Collected data
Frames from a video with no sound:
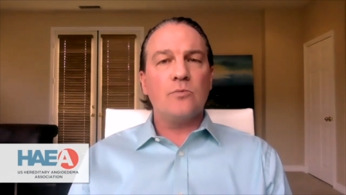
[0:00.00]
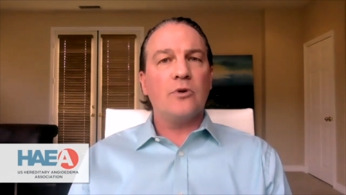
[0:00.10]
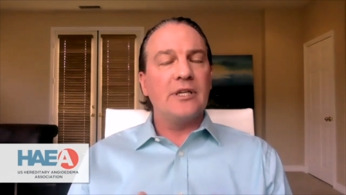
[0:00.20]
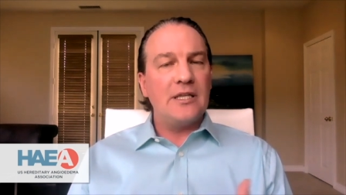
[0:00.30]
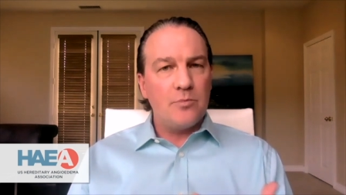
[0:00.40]
We'll
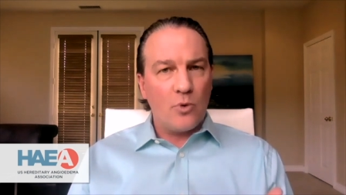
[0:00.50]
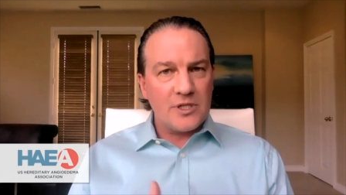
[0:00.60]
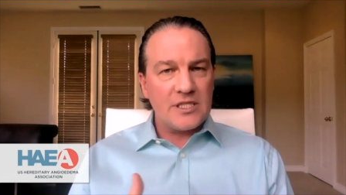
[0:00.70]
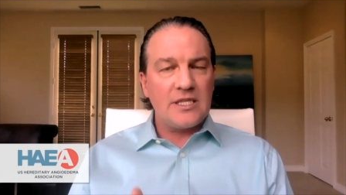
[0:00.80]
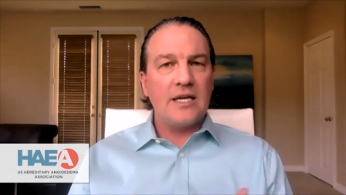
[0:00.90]
need more
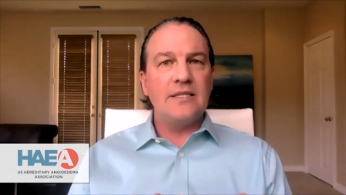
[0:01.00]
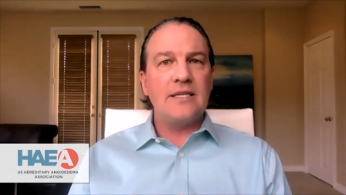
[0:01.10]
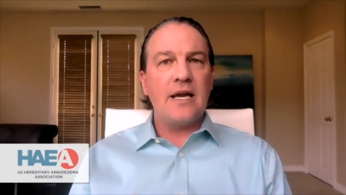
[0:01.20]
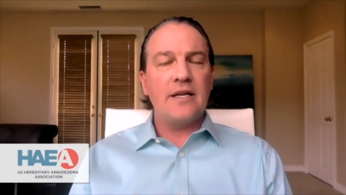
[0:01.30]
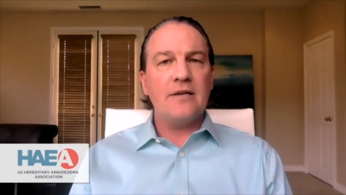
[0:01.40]
study
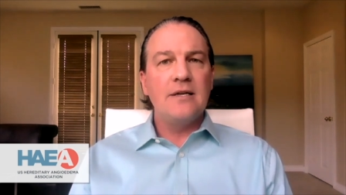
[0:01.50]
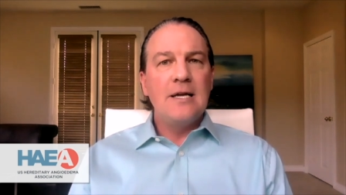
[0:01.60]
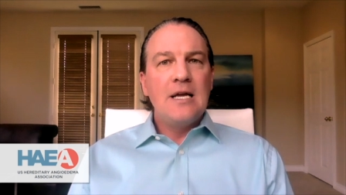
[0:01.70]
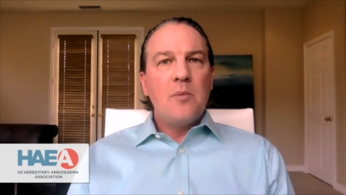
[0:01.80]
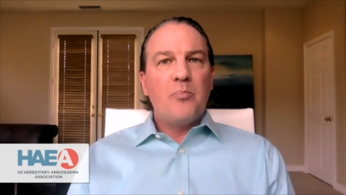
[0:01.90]
data
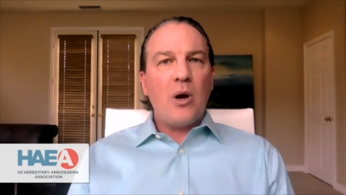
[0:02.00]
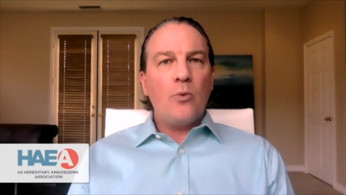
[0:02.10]
but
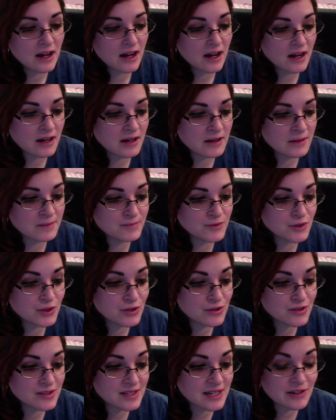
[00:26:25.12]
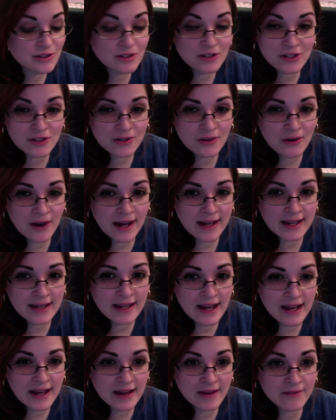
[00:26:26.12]
Um, turns out no, I
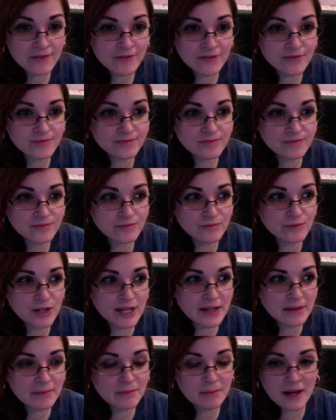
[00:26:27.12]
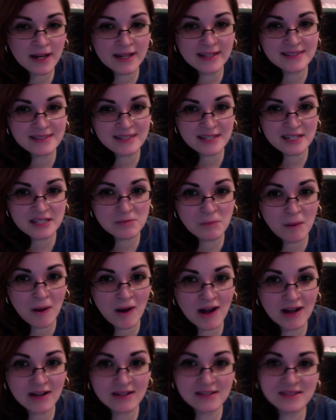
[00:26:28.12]
have hit my six
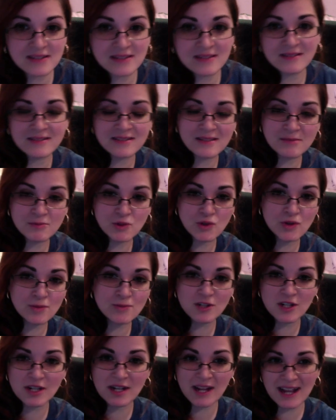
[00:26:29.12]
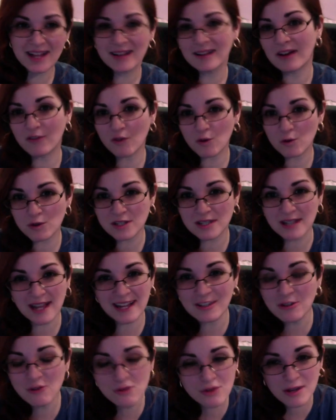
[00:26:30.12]
box subscription, and of course I
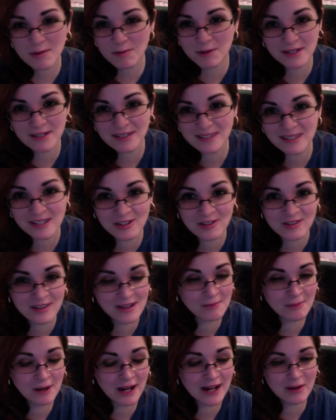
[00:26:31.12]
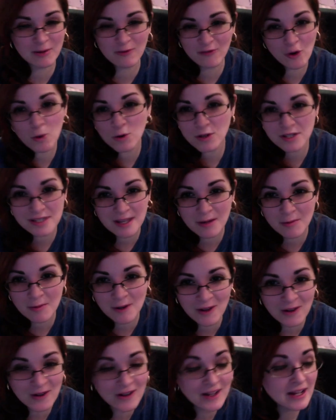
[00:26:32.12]
knew they would continue them. Uh, of course they
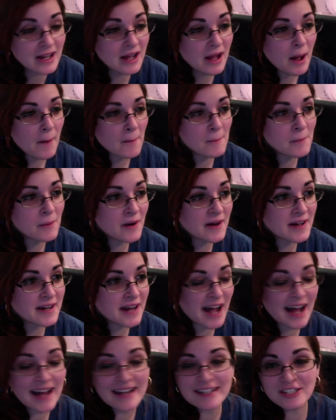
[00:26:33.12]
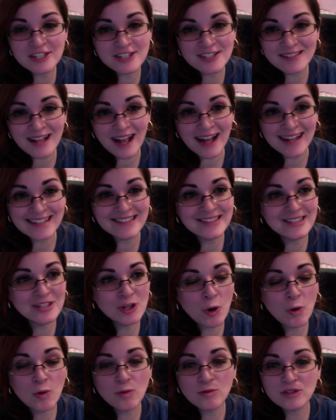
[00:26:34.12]
will, but I just I
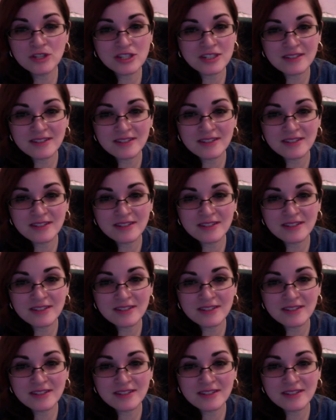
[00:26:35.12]
don't.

**Work item**
Produce an exact copy of only those lines that run from the line with "[00:26:25.12]" to the final line of the records, including both; exclude images.

**Exercise result**
[00:26:25.12]
[00:26:26.12]
Um, turns out no, I
[00:26:27.12]
[00:26:28.12]
have hit my six
[00:26:29.12]
[00:26:30.12]
box subscription, and of course I
[00:26:31.12]
[00:26:32.12]
knew they would continue them. Uh, of course they
[00:26:33.12]
[00:26:34.12]
will, but I just I
[00:26:35.12]
don't.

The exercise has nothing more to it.